* **WHAT TO DO**:
Return the lines of the data below in which the string "Silent" occurs.

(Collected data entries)

*-*-*

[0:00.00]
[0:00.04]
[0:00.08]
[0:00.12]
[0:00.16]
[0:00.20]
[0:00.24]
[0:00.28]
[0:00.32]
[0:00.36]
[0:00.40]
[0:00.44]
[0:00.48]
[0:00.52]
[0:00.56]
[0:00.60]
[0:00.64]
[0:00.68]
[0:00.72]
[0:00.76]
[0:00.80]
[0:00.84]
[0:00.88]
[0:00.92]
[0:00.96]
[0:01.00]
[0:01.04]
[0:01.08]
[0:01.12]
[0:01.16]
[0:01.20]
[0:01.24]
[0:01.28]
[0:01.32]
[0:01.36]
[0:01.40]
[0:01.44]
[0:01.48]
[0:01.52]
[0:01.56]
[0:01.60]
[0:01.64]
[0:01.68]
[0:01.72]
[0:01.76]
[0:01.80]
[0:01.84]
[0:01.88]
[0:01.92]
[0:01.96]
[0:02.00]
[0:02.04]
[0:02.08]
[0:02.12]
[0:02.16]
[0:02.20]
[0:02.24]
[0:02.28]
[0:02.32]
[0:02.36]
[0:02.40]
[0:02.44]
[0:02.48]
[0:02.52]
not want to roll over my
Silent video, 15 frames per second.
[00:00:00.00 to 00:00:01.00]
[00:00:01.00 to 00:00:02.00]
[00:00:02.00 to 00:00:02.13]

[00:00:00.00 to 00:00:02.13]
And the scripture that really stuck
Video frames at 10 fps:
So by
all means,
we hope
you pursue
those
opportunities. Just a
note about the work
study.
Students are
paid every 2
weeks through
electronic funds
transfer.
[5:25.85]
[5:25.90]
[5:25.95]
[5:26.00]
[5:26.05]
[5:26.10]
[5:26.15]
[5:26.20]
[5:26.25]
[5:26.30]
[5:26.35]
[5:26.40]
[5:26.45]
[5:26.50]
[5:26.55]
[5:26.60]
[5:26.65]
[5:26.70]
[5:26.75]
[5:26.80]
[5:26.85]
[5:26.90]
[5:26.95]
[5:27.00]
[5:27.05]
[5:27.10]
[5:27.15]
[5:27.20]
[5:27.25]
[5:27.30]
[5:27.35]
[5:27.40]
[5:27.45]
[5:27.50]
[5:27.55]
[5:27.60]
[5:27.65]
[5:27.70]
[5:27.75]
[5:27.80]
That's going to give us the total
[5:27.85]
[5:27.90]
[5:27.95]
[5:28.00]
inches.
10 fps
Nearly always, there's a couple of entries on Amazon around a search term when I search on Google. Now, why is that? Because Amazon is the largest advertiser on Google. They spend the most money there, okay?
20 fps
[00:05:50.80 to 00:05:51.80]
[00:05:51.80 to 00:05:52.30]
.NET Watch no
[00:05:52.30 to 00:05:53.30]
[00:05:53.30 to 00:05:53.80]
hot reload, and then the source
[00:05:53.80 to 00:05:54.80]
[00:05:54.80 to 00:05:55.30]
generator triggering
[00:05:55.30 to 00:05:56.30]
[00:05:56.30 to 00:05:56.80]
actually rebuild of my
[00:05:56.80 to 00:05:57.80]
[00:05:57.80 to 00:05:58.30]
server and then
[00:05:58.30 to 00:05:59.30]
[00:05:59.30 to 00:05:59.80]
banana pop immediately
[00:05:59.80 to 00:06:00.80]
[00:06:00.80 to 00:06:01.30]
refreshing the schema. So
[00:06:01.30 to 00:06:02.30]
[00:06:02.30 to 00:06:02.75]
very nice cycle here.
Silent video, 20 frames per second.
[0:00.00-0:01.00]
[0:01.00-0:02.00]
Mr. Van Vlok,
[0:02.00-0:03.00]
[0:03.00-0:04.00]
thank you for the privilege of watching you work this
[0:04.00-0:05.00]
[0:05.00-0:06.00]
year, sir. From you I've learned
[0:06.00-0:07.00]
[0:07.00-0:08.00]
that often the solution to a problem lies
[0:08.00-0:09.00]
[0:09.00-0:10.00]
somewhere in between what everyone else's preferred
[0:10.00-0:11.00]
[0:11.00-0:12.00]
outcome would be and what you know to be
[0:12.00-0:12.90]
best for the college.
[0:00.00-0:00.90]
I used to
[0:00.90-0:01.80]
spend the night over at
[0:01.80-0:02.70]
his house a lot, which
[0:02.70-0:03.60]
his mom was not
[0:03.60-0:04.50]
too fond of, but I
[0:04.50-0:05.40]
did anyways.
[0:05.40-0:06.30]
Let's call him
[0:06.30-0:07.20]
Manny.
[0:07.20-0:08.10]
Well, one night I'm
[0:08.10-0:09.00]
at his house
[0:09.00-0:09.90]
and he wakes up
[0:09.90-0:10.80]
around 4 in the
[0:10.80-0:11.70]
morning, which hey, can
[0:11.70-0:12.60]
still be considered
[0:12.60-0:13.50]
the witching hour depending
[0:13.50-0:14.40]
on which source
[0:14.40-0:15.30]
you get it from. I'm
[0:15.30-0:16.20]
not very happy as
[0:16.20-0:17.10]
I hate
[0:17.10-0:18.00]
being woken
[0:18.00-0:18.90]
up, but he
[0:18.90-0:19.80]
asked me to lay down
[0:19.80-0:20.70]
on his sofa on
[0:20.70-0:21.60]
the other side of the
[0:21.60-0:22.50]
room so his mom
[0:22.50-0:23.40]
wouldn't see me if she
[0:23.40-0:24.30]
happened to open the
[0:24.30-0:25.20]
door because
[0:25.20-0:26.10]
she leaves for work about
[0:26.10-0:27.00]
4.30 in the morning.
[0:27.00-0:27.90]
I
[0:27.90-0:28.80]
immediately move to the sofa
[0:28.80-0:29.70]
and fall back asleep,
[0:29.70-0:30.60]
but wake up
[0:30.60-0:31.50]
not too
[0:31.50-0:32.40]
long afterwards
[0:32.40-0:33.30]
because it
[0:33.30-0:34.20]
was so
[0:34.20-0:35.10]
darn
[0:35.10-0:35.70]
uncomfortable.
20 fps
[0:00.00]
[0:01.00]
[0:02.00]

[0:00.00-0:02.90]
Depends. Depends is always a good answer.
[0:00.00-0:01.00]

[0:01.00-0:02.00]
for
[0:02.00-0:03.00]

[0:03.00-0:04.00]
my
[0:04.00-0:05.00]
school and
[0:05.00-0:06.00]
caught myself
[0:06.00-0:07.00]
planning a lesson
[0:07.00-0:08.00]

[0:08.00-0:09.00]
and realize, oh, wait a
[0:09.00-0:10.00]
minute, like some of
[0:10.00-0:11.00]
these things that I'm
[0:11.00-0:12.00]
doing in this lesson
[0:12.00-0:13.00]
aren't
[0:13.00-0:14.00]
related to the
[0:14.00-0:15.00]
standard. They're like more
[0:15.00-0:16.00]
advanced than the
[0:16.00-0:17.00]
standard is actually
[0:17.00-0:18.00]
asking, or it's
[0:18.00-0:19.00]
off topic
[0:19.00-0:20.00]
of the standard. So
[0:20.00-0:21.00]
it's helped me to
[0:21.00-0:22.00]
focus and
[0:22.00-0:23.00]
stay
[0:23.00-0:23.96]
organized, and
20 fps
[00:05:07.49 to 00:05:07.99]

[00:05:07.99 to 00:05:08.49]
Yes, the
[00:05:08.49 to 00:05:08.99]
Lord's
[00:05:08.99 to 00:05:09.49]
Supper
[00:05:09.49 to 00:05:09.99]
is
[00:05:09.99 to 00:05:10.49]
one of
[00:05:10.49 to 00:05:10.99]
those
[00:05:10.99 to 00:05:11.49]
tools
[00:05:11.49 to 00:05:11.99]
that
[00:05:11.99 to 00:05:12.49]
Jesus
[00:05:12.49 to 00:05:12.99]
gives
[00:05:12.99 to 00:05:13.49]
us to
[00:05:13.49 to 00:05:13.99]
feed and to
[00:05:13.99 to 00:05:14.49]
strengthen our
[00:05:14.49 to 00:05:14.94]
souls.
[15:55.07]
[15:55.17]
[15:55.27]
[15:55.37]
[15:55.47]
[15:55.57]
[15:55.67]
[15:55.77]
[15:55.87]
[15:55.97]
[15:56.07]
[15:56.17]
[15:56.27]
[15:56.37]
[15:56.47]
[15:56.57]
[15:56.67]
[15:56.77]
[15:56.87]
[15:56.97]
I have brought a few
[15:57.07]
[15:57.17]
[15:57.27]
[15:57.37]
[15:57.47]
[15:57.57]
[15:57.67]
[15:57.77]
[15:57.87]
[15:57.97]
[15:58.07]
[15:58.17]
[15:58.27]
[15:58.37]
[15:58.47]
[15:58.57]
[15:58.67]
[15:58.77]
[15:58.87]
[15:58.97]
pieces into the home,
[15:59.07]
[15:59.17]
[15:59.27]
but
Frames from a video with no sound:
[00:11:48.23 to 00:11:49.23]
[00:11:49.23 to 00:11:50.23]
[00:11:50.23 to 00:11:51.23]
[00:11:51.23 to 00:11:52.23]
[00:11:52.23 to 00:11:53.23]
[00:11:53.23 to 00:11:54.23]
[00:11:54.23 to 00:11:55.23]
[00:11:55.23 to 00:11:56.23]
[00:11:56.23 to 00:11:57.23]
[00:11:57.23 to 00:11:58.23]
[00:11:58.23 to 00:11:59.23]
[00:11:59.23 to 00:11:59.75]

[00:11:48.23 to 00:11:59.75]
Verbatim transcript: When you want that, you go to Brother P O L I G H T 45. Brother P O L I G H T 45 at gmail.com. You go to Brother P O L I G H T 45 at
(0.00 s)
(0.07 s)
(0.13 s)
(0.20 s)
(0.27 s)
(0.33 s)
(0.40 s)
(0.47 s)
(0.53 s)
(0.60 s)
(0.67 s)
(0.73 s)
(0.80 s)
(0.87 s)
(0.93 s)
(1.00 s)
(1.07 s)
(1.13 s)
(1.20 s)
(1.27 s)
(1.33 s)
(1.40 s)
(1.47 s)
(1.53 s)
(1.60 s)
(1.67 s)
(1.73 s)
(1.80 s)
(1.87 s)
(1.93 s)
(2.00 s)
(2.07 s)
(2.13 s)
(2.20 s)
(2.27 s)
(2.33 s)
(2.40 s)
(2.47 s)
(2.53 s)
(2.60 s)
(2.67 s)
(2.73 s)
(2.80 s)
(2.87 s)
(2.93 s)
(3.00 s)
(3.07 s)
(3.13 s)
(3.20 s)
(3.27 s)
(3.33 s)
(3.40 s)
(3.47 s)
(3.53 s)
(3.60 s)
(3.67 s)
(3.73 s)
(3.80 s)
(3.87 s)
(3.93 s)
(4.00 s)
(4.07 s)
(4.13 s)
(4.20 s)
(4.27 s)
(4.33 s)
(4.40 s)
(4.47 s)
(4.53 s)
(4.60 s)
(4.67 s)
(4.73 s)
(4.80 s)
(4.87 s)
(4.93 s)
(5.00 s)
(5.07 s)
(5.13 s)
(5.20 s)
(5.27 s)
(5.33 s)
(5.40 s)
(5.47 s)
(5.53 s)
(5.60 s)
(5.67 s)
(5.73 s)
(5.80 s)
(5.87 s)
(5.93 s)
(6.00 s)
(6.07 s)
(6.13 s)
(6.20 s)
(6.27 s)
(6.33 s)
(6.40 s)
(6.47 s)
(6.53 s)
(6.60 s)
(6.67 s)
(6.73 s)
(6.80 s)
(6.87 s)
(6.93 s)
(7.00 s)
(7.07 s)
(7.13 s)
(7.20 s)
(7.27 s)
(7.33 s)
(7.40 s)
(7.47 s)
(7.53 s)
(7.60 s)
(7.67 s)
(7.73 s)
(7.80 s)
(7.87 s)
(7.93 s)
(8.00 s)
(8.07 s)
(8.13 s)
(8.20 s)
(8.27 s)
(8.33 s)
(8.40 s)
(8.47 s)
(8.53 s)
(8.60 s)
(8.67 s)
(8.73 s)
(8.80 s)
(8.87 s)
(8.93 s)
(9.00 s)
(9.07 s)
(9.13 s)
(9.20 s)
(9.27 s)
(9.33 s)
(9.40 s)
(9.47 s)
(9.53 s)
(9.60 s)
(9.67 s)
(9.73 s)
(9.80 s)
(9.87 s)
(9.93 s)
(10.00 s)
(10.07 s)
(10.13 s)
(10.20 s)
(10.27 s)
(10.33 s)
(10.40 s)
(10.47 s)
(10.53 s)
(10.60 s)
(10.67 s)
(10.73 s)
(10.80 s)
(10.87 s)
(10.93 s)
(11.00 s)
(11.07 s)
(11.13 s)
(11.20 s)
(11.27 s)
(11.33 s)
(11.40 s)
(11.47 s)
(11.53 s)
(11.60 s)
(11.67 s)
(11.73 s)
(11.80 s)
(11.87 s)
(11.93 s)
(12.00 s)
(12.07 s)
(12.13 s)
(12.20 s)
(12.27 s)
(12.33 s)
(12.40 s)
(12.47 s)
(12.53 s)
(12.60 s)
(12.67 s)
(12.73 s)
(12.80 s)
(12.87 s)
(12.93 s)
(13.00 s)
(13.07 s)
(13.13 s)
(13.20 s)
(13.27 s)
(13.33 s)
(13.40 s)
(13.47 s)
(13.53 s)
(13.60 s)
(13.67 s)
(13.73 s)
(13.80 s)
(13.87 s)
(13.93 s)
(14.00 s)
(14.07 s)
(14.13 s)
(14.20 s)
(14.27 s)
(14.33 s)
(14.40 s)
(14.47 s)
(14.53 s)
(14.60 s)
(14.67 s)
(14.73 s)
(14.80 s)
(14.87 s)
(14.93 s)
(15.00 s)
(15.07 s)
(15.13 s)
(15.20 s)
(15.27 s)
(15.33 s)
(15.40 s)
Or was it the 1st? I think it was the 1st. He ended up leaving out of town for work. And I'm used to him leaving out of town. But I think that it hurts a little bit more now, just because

*-*-*

* **FINISHED TASK**:
Silent video, 15 frames per second.
Silent video, 20 frames per second.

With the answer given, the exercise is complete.